Hurricane Films, Iris Productions, SellOutPictures. Directed by Terence Davies.

We don’t go to the cinema much, life and children got in the way not to mention Kirkcaldy’s dedicated cinema closing down years ago now so we had only what passes for the local “Art House” Cinema to rely on unless we wanted a trek to Dunfermline.

However we couldn’t miss seeing the film of Lewis Grassic Gibbon’s classic book Sunset Song. So it was off to the Adam Smith Theatre again. (But that’s also a longer trip since our house move.)

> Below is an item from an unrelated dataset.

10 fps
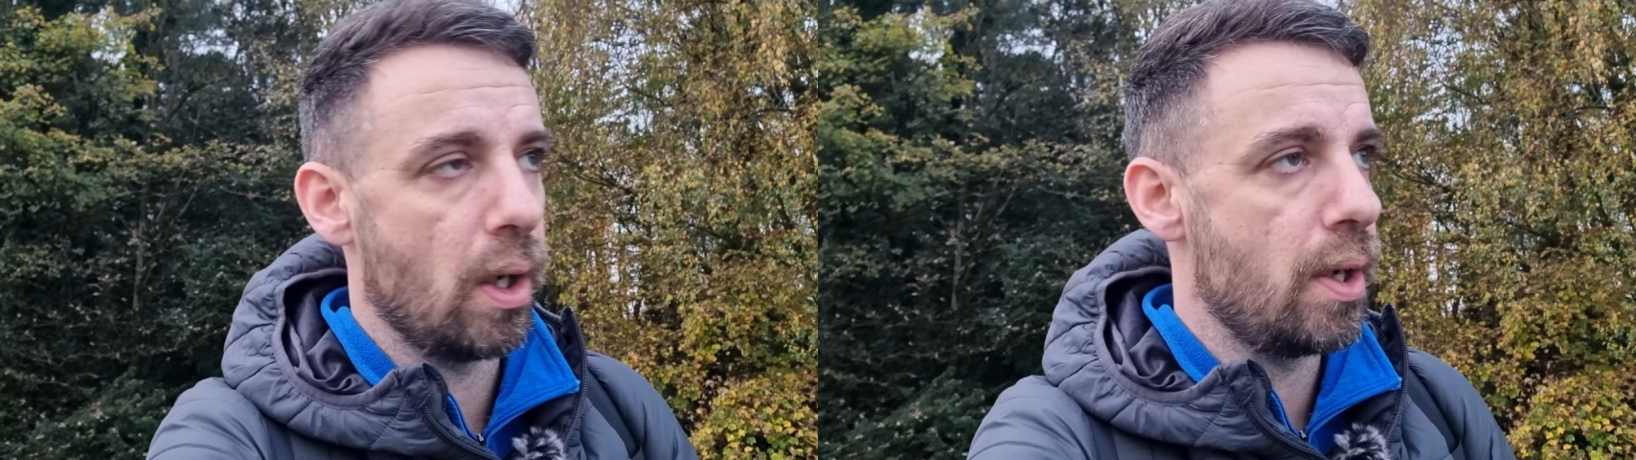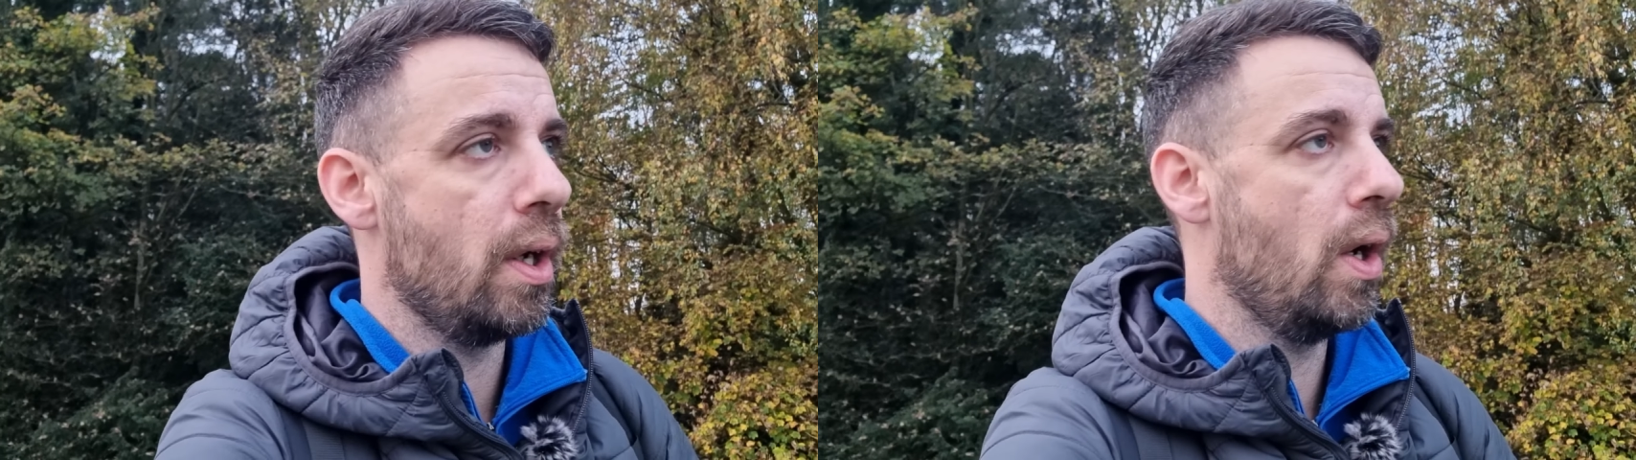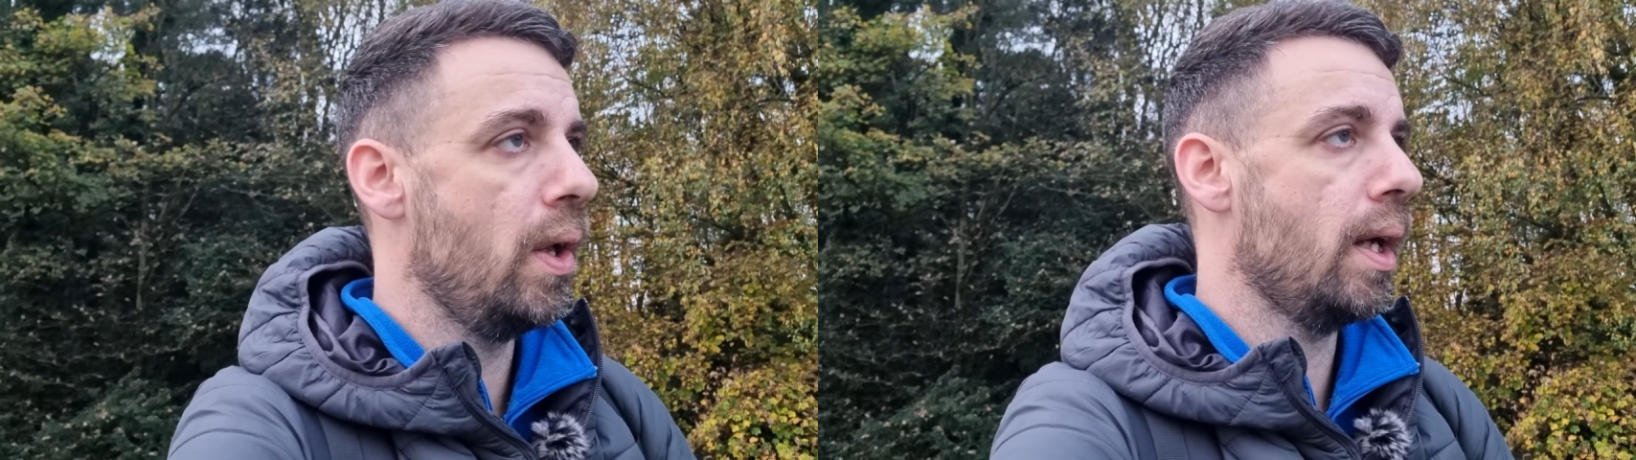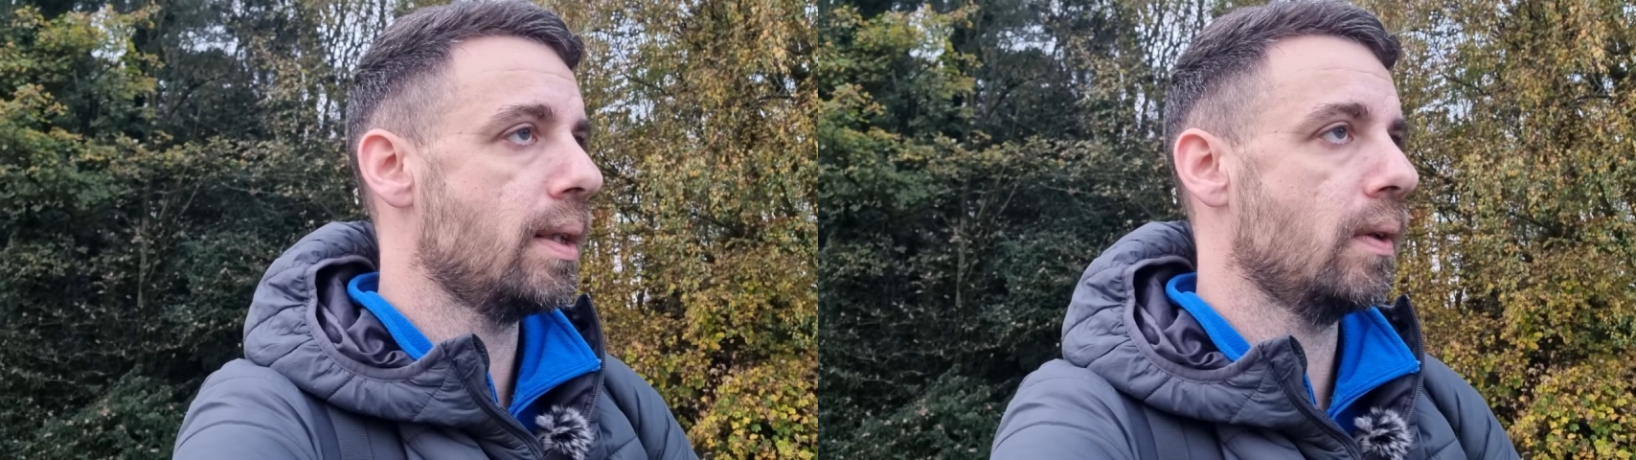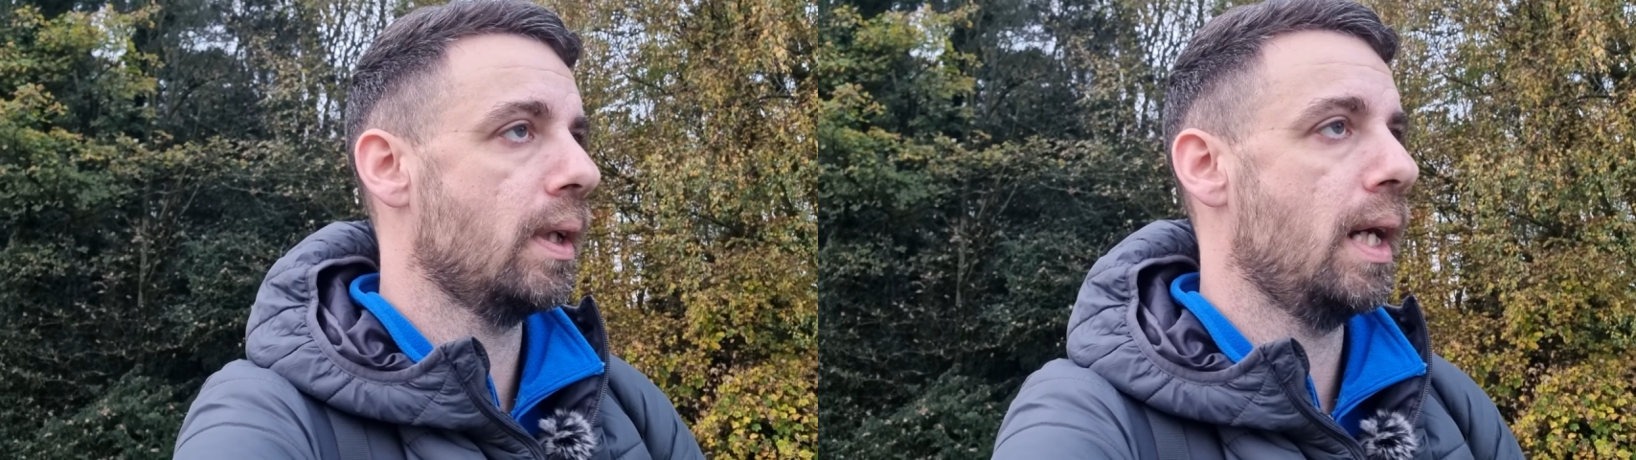I know
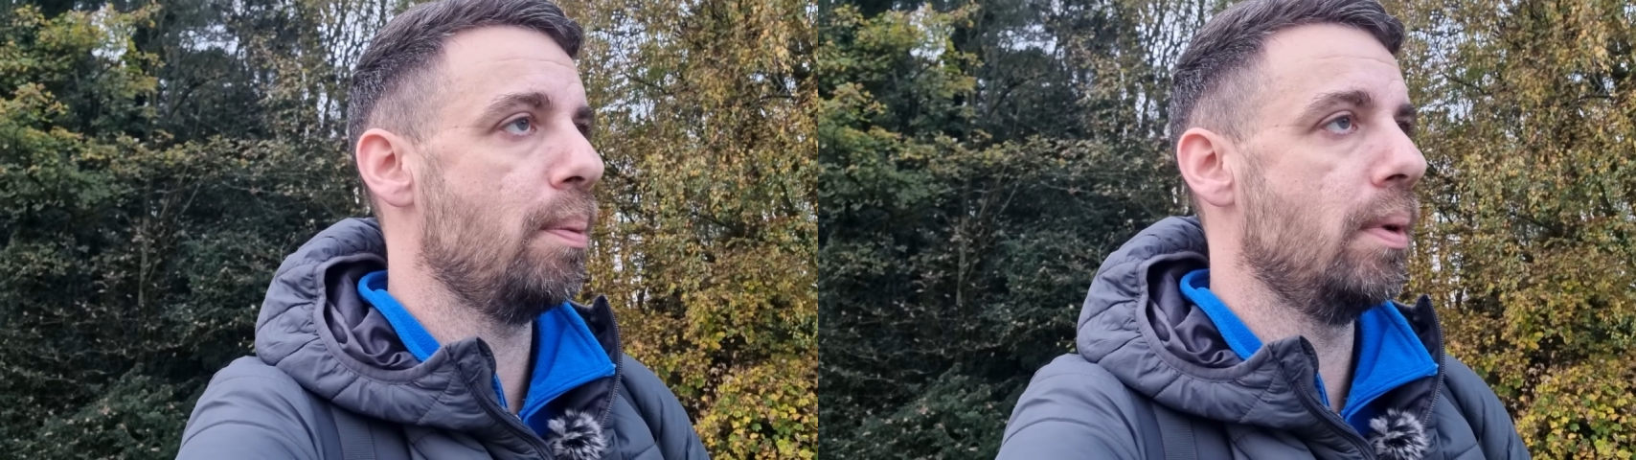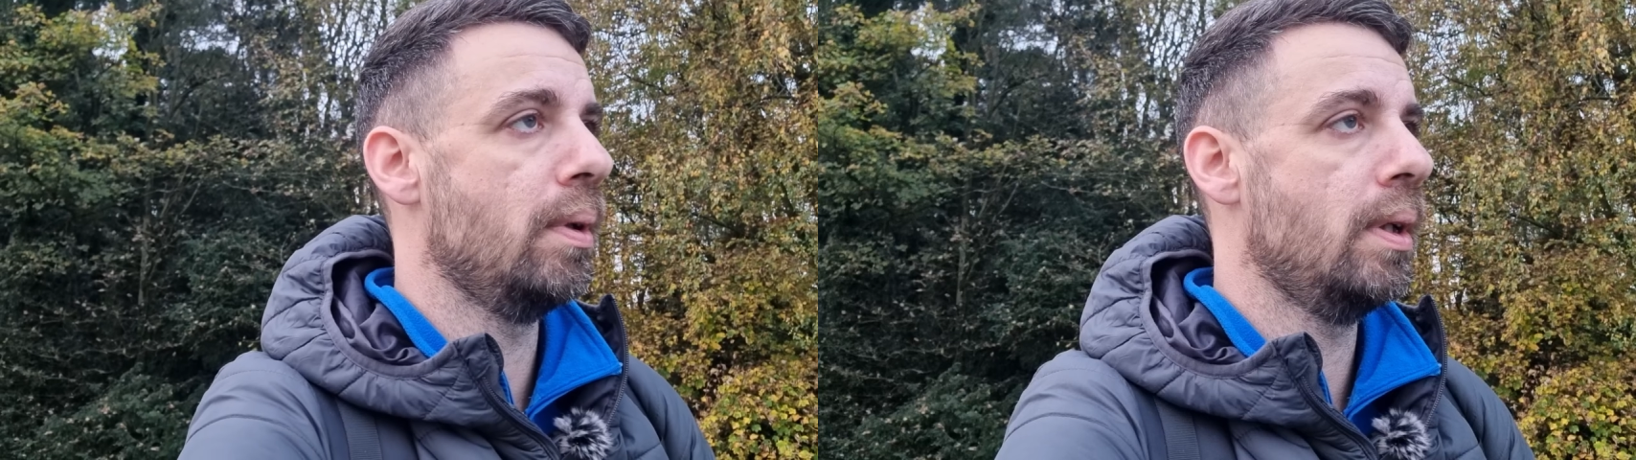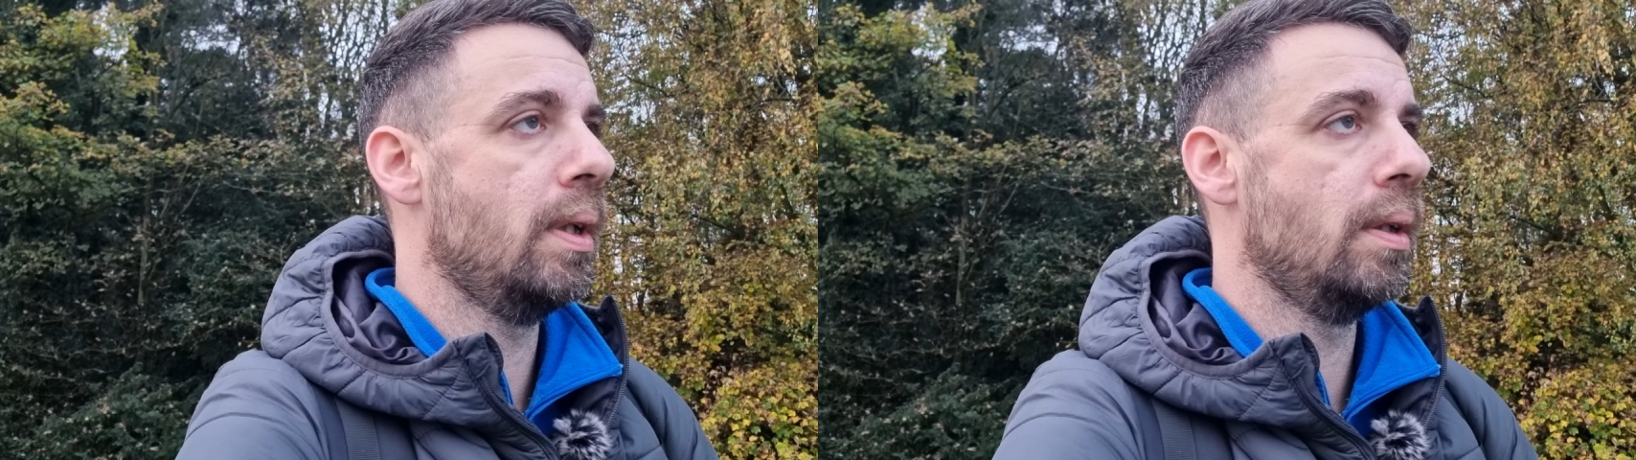that's not going to happen,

It is difficult for a film to capture the essence of Gibbon’s masterpiece. I suppose this one made a valiant effort but I have huge reservations. The human story of Chris Guthrie’s life was well enough done but though references to it were made via voice-over (and in the odd bit of dialogue) and there were cutaways to sumptuous views of the countryside the importance of the land to the novel (and Gibbon’s intentions for it) did not come across with anything like enough force.

I noticed that the church used – at least for the exterior shots – was actually the one in Arbuthnott (the village with which Gibbon is most associated) where his memorial is situated. I can’t vouch for the interior as I’ve never been inside. I did feel that the soundtrack choir singing All in the April Evening in the lead-up to the church scene was ill-judged; too lush by far. We also had the minister wearing a surplice; not at all likely in a Presbyterian Kirk. And that pulpit looked disturbingly modern.

Peter Mullan as Chris’s father gave his usual Peter Mullan hardman performance and Agyness Dein’s acting as Chris was fine but really her accent was all over the place. At one point I thought she’d said, “they were burning the winds,” when it was whins. (The h in “wh” words is aspirated in Scots and Scottish English; the sound is more like hwins.) She also pronounced the g in “rang” and for her to be unable to say “loch” properly verges on the criminal for someone playing a Scotswoman. None of the accents struck me as being particularly of the Mearns though.

I also felt the prominence given to Chris’s husband Ewan’s fate towards the end of the film made it seem more of a lament for the fallen of the Great War in general rather than the more particular loss about which Gibbon was writing, for which Ewan stood as a metaphor.

Watch the film by all means – it says a lot about the harsh times and attitudes of the Scotland of a century ago – but for the full Gibbon experience the book is certainly to be preferred.